1. Promotion of Innovation:
– Principle: Ensure minimal regulatory barriers for small and medium-sized AI businesses.
– Action: Regularly review regulations to ensure they don’t stifle innovation.
2. Open Ecosystem:
– Principle: Maintain an “open world” for B2C and B2B AI platforms.
– Action: Encourage open-source sharing and allow AI models to be deployable and adaptable on private servers.
3. Data Management and Privacy:
– Principle: Prioritize user data privacy and respect.
– Action: Implement a “do not train” option for specific data inputs. Allow users to opt out or back into data usage.
4. Attribution and Credibility:
– Principle: Ensure AI systems attribute sources or data analogous to referencing.
– Action: Integrate mechanisms where AI can credit data sources, akin to a search engine.
5. Regulatory Oversight:
– Principle: Areas affecting life, health, or freedom need stringent oversight.
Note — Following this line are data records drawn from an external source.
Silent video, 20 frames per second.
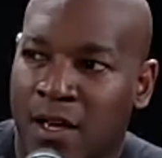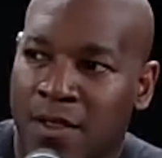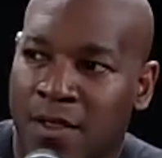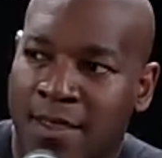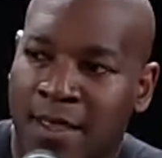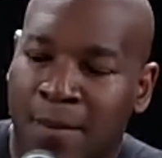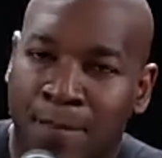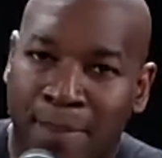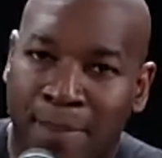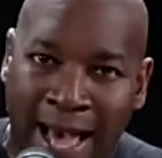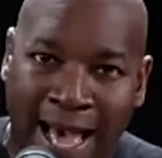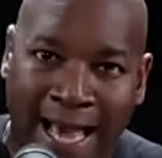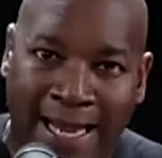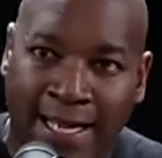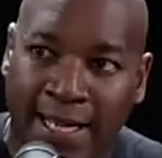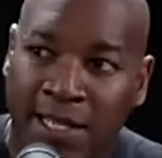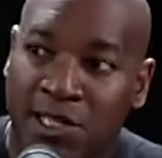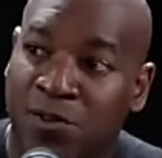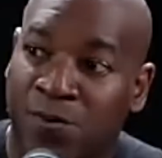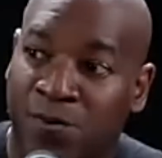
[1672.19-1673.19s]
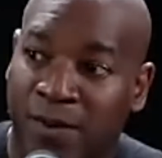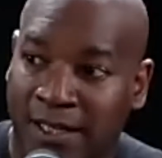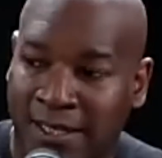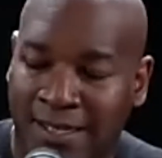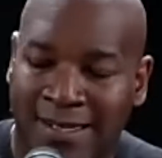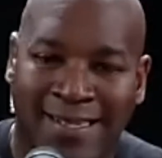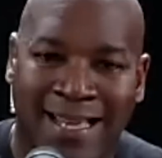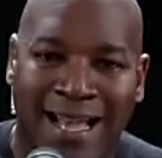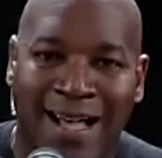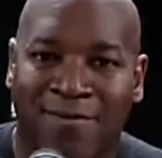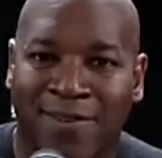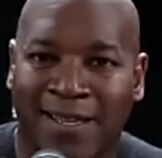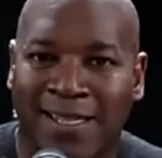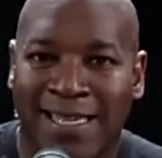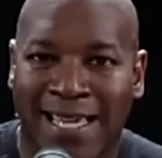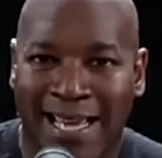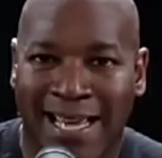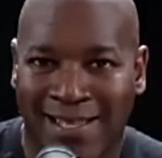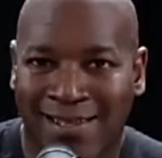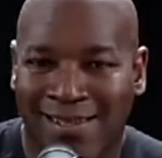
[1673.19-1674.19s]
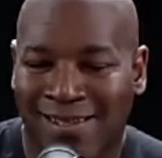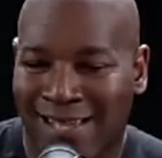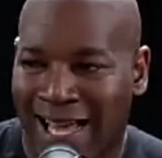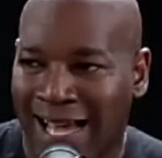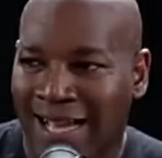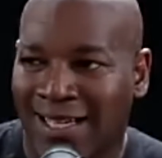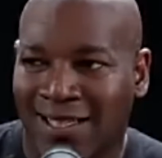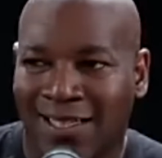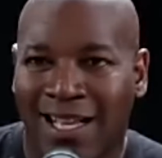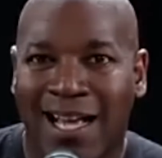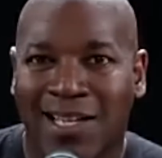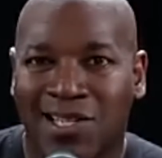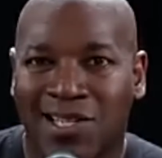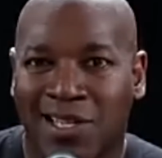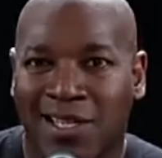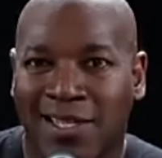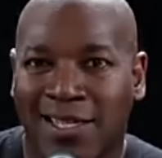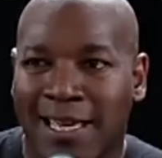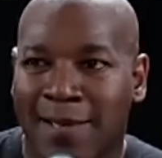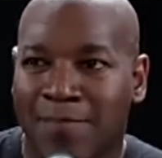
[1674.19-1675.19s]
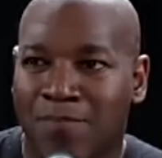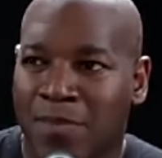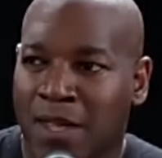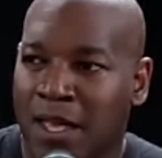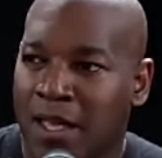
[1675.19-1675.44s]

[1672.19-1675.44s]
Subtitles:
the baggage philosophically and psychologically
– Action: Collaborate with regulatory bodies in critical sectors to create AI-specific guidelines, drawing inspiration from bodies like the FDA.
6. Access Control and Responsibility:
– Principle: AI systems should implement robust roles and permissions similar to what’s seen in REST APIs.
– Action: Prioritize the development of AI architectures that inherently manage and respect access rights, ensuring the correct data is accessible to the right entities at the appropriate times.
7. Industry Structure and Competition:
– Principle: Recognize potential for both large-scale monopolies and niche specializations in AI.
– Action: Implement policies to level the playing field, encouraging both broad AI advancements and specialized solutions.
8. Government Involvement:
– Principle: While government support can be beneficial, over-involvement can be detrimental.
– Action: Engage in dialogue with government bodies to ensure a balanced approach, preventing potential misuse in politically extreme climates.